Other six year old winter coat photo. This is how I saw him the first time. 


His stunning sire. Whenever I go out to the stables I always love up on this guy. He's one of those 'gelding stallions' 


His dam, Jezebel. She's a amazing mare. She gets pretty mean at any geldings that get to close to her fence when she has a foal at her side. She could care less about people though xD


His _full sister_ Lily. She was like Loki...in a different color...and in mare form...
 

Last but not least...a video!
YouTube - Loki

----------


## Blu Mongoose

Love the pics! Very nice boy! :Very Happy:

----------


## GECKOFREAK

Gorgeous! :Smile:

----------


## BrucenBruce

I don't blame ya for braggin' on 'im!

That is a truly magnificent horse - and a horse of a different color, too! I've never seen one like him.

~Bruce

----------


## MonitorLove

> I don't blame ya for braggin' on 'im!
> 
> That is a truly magnificent horse - and a horse of a different color, too! I've never seen one like him.
> 
> ~Bruce



To be honest...I don't think anyone ever really has XD

He was a rather ugly foal with weird markings and weirder, dark funny chestnut color.He wasn't a knockout like he today until he really shed out, I think around two years. 
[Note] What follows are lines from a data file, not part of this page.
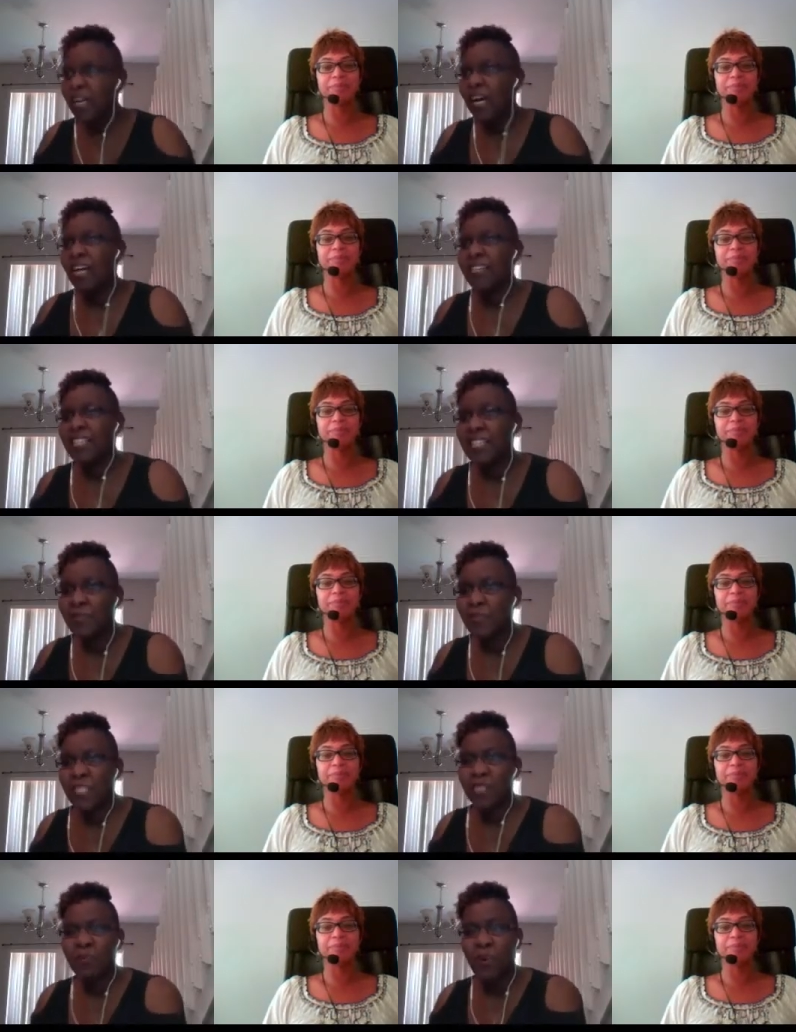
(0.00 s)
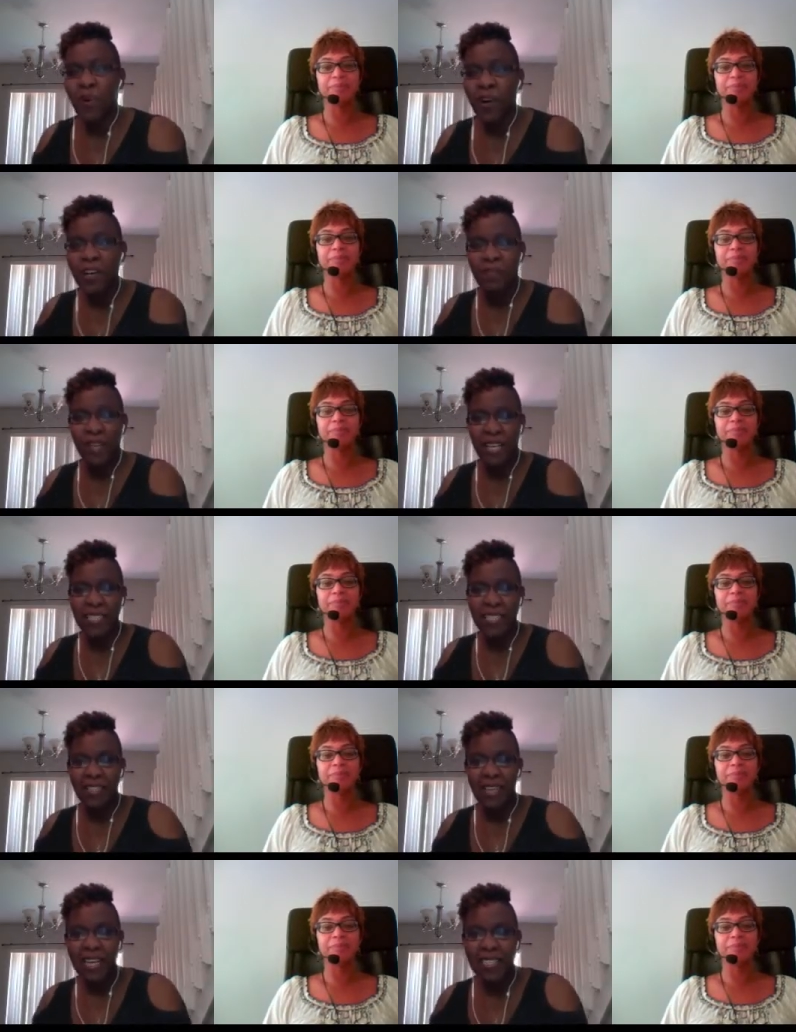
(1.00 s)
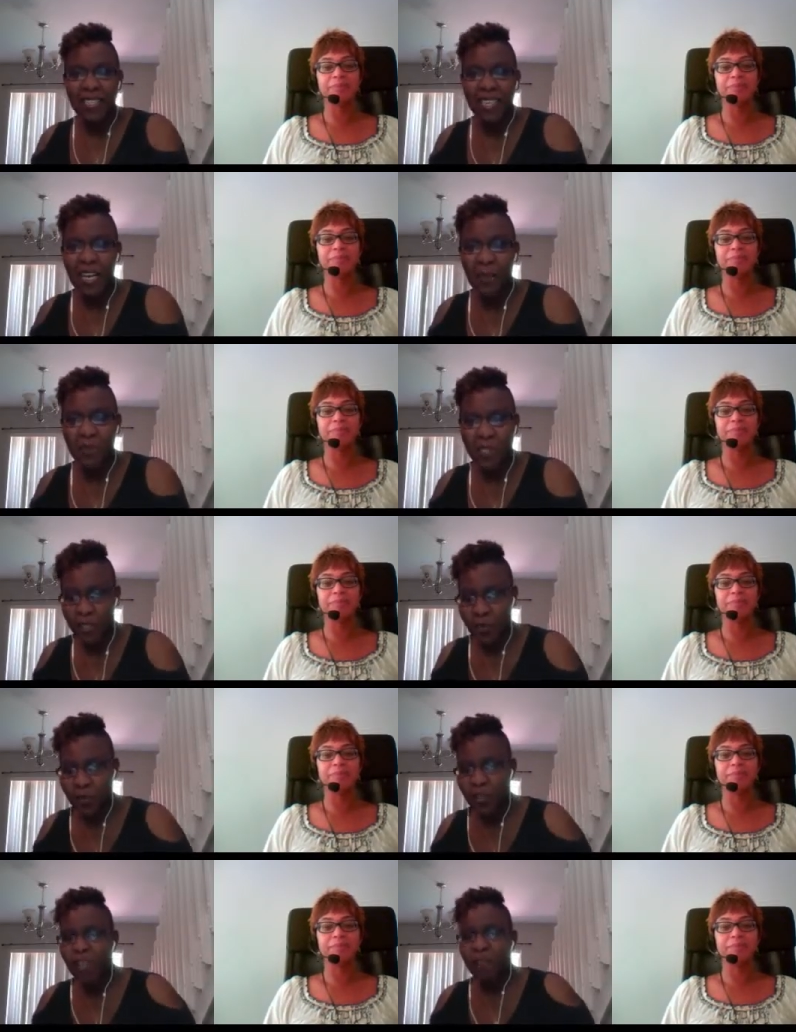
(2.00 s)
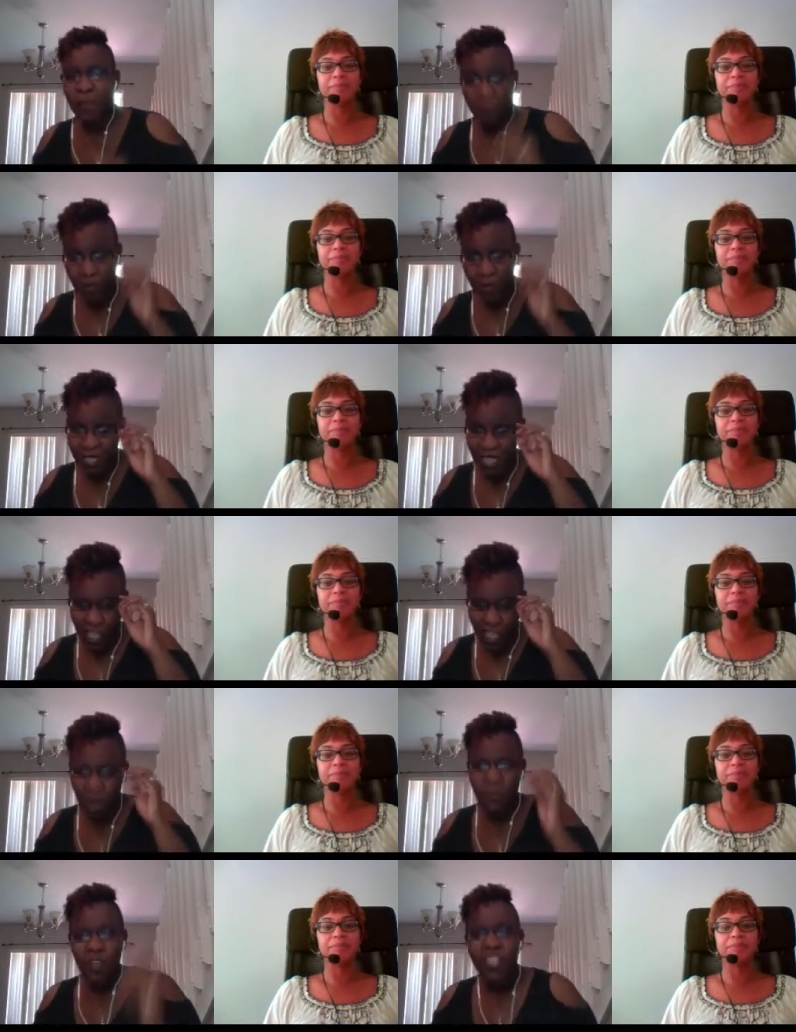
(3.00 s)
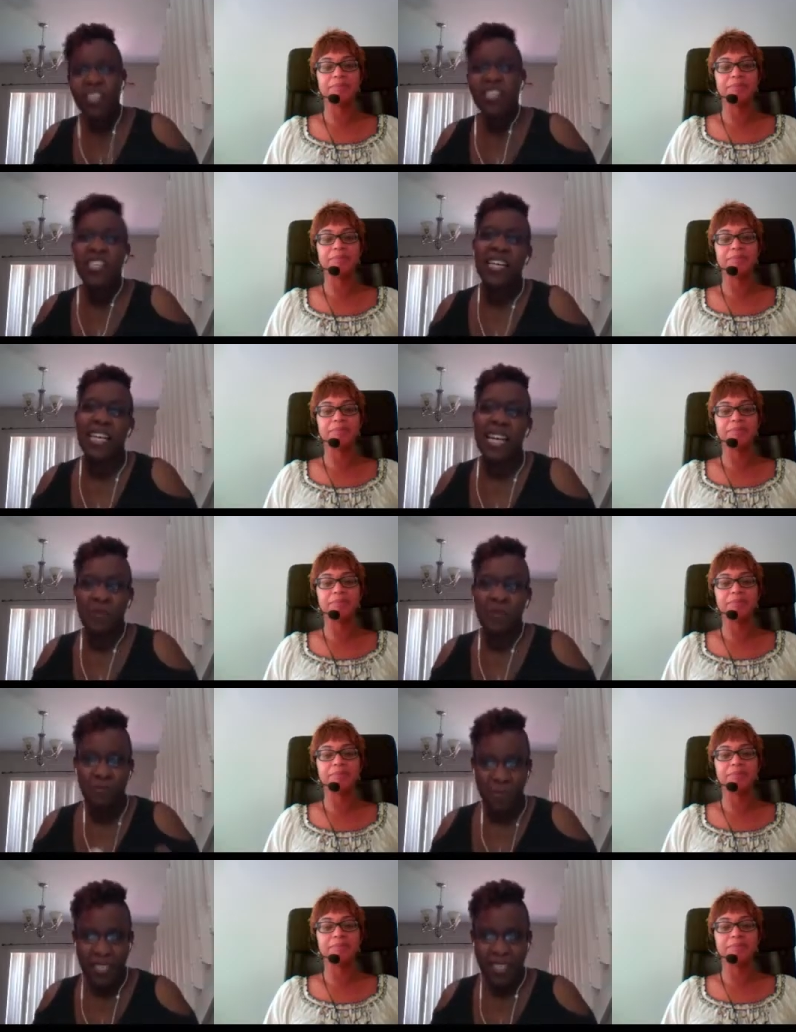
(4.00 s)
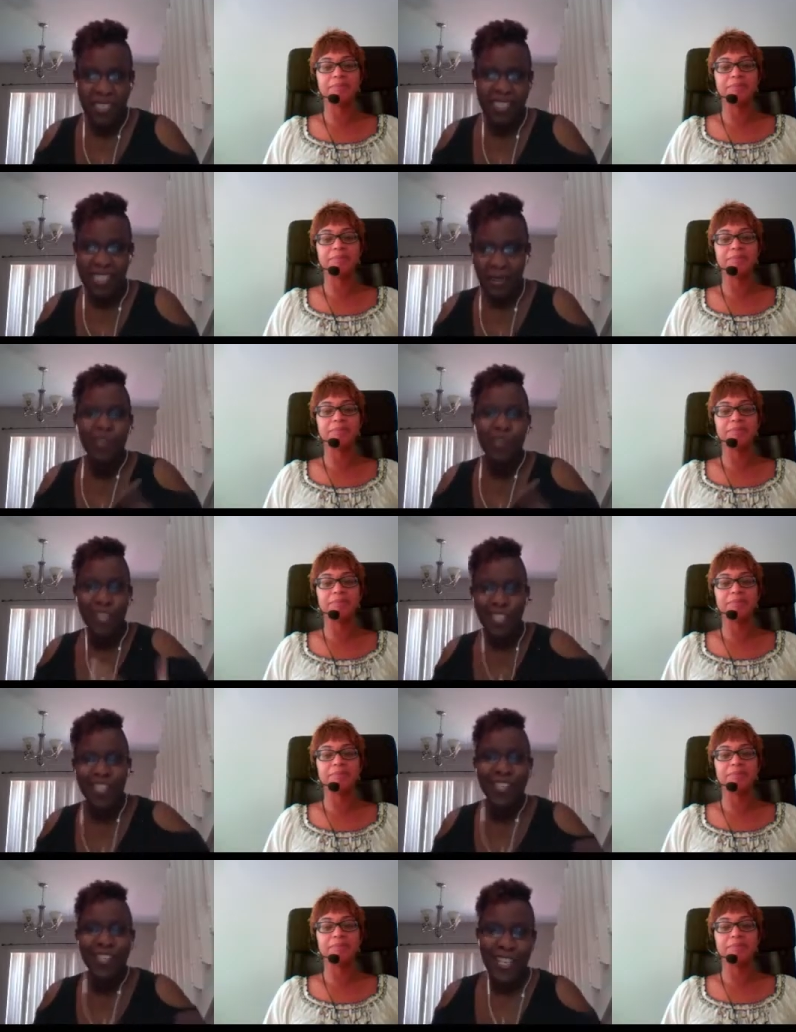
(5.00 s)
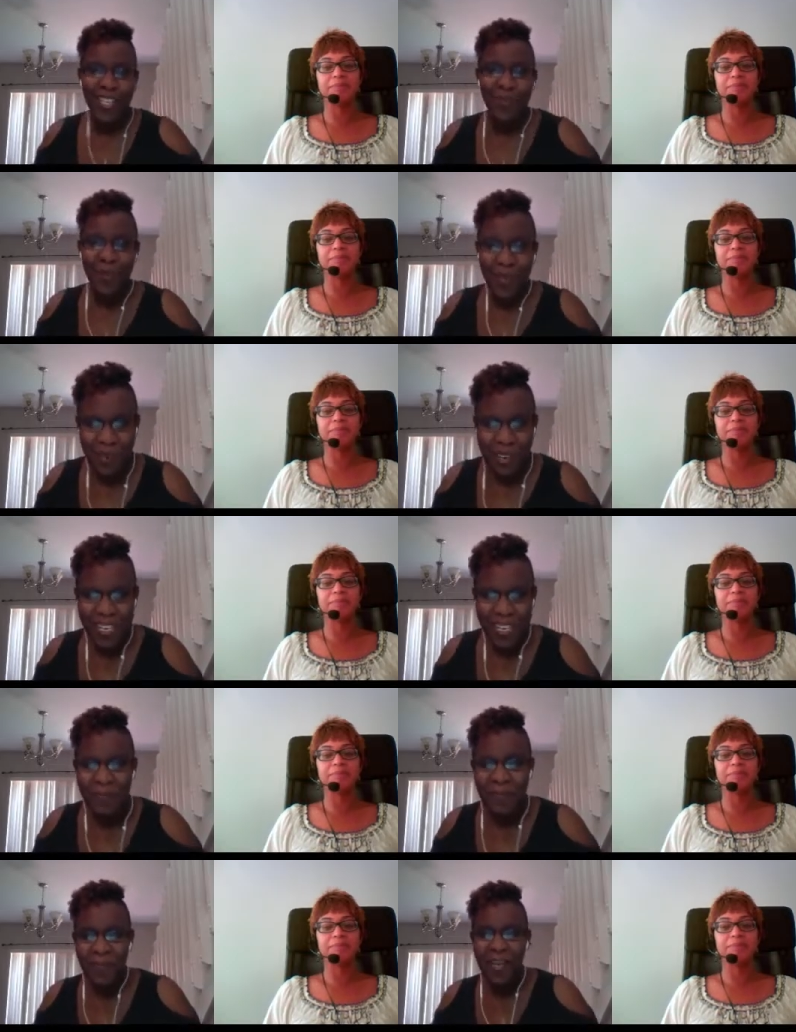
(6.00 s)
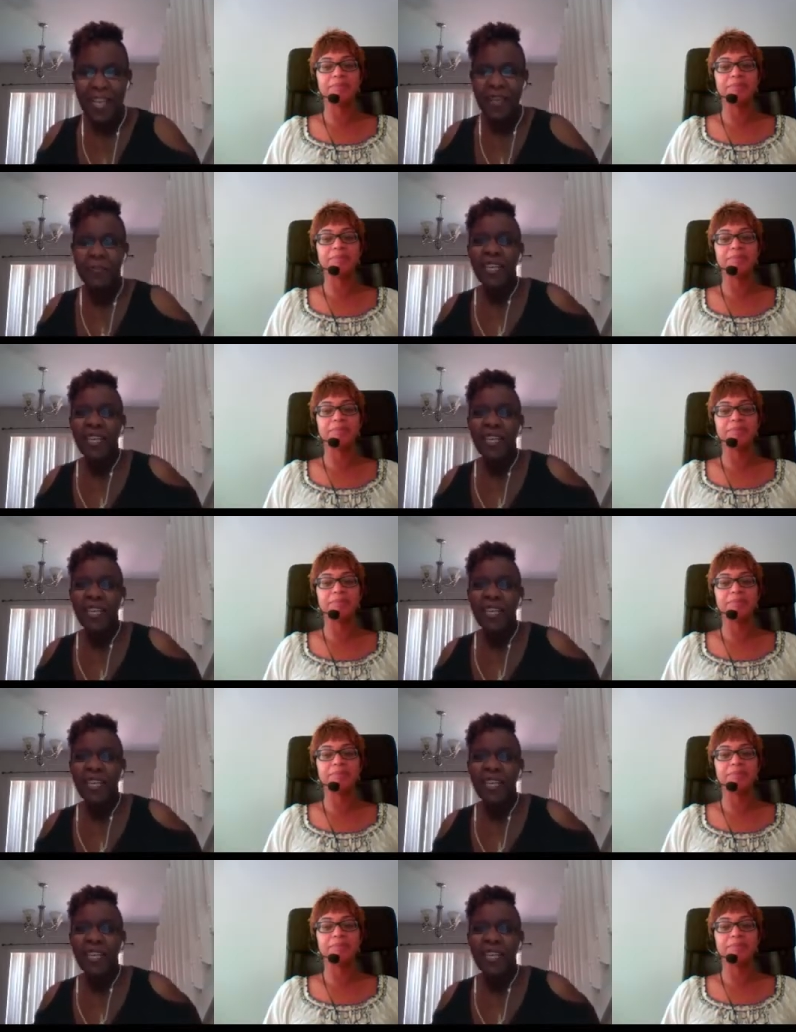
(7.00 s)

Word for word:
Speaker 1: I think this one's important because a lot of times, you know, people will say, you know, I'm a Christian and I'm in business. I'm a Christian entrepreneur, right?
From that same sire x dam combination they have got:
Really pretty bay gelding
Loud tobiano (one pictured) mare
BLACK sabino gelding. This guys has shed out to be a real color knockout. He does have a bit of a roman nose, but is otherwise a real in-your-pocket kinda guy.
Black minimal...overo? filly. Darling little girl, nice black with a little kinda jagged smudge on the....left of her belly. I can't quite remember how her markings go. 

Jezz (dam) and Dusty (sire) are my all-time favorite pairing on the farm. It's always a totally unpredictable with those two  :Very Happy:

----------


## Argentra

:Long tongue:   :Surprised: 

WOW he is Amazing! Horses are my most beloved mammals, and he is a total knockout. I adore how the chestnut and white blend together. And his face is SOO sweet!

Ever since I first saw a black Appaloosa stallion with the white dots so evenly spread over his coat that he looked like a starlit sky, I have adored horses with speckled, patched, and mottled coats. Yours is wonderful...and his sire is a WOW as well.  :Very Happy:  You are SO lucky.

----------


## MonitorLove

> WOW he is Amazing! Horses are my most beloved mammals, and he is a total knockout. I adore how the chestnut and white blend together. And his face is SOO sweet!
> 
> Ever since I first saw a black Appaloosa stallion with the white dots so evenly spread over his coat that he looked like a starlit sky, I have adored horses with speckled, patched, and mottled coats. Yours is wonderful...and his sire is a WOW as well.  You are SO lucky.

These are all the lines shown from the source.